O'Neil wants Jacob and Friend to dig for hidden treasures buried under the field. But he is also compelled to break Whitehead, and bring him away from God.
"Open up and let the devil in," taunts O'Neil repeatedly.
Here begins a battle of wills that hurries a descent into the film's brilliant madness. The music loses its kind folky edge - cue Blanck Mass's Chernobyl - and the visuals begin their visceral attack. Eventually, desperate and humiliated, devout Christian (Whitehead) is pushed to devouring some mushrooms. Through the aid of hallucinogens he is able to find himself and unlock the courage to fight back.

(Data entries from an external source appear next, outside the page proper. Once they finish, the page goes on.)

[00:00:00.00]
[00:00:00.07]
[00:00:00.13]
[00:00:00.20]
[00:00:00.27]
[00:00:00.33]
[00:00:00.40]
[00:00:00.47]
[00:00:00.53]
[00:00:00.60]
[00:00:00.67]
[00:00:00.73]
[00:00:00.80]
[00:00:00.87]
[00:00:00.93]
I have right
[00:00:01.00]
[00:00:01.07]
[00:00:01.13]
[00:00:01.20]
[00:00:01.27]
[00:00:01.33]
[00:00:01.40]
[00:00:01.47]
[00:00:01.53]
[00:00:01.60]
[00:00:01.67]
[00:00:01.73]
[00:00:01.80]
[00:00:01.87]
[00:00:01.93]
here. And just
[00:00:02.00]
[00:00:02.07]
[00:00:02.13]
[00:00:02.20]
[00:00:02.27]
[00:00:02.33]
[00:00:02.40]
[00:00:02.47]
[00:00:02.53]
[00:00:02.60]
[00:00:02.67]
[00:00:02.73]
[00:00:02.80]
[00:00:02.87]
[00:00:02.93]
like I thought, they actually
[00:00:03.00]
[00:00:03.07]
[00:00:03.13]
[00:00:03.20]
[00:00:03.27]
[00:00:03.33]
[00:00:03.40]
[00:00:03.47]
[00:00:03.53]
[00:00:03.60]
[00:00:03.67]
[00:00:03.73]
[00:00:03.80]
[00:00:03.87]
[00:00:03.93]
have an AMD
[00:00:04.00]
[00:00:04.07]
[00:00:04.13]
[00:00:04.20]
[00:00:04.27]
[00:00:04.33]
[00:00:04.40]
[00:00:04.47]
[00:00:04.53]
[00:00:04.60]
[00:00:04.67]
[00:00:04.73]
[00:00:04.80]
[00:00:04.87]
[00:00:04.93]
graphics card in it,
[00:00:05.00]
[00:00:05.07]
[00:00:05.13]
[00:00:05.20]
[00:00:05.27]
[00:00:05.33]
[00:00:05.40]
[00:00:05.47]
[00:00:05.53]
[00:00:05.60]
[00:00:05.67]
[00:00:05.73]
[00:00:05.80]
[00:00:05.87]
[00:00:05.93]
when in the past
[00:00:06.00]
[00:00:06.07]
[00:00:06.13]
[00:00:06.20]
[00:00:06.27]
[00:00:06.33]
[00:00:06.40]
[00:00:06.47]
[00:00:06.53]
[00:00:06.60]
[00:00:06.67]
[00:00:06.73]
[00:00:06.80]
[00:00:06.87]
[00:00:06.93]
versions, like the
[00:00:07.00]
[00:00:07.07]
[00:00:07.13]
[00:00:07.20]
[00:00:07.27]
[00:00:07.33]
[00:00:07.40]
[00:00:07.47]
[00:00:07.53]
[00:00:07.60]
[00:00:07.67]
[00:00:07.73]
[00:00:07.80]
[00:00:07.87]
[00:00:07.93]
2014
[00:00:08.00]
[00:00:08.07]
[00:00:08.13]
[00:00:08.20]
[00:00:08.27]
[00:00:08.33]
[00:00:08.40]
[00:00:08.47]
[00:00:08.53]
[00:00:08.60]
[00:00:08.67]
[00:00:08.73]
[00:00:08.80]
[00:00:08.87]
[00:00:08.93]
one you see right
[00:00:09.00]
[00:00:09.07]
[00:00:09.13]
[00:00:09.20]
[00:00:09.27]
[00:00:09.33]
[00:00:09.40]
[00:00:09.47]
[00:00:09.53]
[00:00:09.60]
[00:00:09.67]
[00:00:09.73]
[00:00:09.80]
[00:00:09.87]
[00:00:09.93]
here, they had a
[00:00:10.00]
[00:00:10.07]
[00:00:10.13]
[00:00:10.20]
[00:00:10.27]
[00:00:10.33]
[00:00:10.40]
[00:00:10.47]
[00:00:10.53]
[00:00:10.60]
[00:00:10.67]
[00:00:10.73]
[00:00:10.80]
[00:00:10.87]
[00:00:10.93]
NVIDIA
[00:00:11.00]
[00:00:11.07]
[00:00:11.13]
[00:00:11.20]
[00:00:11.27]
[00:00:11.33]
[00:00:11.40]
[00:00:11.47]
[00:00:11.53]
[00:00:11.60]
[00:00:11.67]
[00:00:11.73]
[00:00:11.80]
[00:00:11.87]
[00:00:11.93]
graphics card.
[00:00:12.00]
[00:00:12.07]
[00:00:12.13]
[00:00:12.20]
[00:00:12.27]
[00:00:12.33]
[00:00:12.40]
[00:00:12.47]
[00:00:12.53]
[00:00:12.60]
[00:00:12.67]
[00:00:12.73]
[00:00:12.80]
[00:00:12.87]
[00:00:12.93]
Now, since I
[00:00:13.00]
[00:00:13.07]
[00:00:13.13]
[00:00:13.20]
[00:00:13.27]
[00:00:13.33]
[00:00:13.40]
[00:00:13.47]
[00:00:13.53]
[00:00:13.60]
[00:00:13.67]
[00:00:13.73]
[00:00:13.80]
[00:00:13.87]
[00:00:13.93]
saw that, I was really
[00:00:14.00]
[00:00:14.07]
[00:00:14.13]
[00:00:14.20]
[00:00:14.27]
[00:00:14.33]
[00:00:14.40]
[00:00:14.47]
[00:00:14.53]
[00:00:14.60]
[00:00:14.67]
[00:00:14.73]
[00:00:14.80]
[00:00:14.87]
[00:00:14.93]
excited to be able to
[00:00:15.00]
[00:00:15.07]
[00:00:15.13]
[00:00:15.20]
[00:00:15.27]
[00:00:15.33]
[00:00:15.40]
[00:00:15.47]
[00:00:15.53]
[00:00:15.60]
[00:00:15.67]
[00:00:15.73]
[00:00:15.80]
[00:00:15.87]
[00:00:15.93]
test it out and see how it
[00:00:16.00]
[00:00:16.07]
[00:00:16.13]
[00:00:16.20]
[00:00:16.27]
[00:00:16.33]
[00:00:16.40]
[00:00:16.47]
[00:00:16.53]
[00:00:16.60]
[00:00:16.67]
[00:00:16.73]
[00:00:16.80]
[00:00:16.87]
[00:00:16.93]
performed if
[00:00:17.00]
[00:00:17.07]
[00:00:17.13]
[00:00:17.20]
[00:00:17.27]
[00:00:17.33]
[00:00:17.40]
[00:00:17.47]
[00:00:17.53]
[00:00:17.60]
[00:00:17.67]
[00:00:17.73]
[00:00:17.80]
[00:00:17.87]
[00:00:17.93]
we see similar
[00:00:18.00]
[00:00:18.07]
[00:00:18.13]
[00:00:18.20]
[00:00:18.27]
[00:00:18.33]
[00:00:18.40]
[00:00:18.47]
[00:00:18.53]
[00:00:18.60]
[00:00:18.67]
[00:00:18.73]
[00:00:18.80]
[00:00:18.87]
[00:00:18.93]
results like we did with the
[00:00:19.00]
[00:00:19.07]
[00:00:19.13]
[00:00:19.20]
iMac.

The images may throw you off course at times, but the central story remains straight and true as Whitehead leaves behind the shell of a chief worrier and rises up an alchemic warrior. The craziness never feels self-indulgent. All the visual mania dovetails perfectly with the perceived madness in the minds of O'Neil's victims.
By the end of the film, deciphering where we've been and where we end is not simple. There's plenty of room for interpretation and your imagination. Like ‘Kill List’ Jump's ingenious script doesn't go big on exposition, but rest assured, for the world the film exists in, everything that happens makes sense.
It's a tiny cast and therefore each person deserves recognition. Shearsmith's subtly during the metamorphosis really takes you down with him. Smiley is majestic as the dark overlord manipulating the minds of weaker men than he. Pope, best known for his role 'Psycho' Paul Nevin (‘Ideal’ - two series directed by Wheatley) is understated when in charge and downtrodden once he's completed his earthly task for O'Neil. However, the interplay of Fernando and Glover takes you right into the 17th century. They make you believe you are there, stranded in an overgrown field with no hope, no future and no past - just the present to survive. Their characters are brilliantly drawn and the measured change over from comic heroes butting heads with one another to almost blood brothers makes the film convincing and plausible.
Finally, this film was shot in just 12 days for an estimated production budget of £300,000. British filmmakers should check out the details on Film 4's website and be inspired by what Wheatley and co. have achieved with ‘A Field In England’.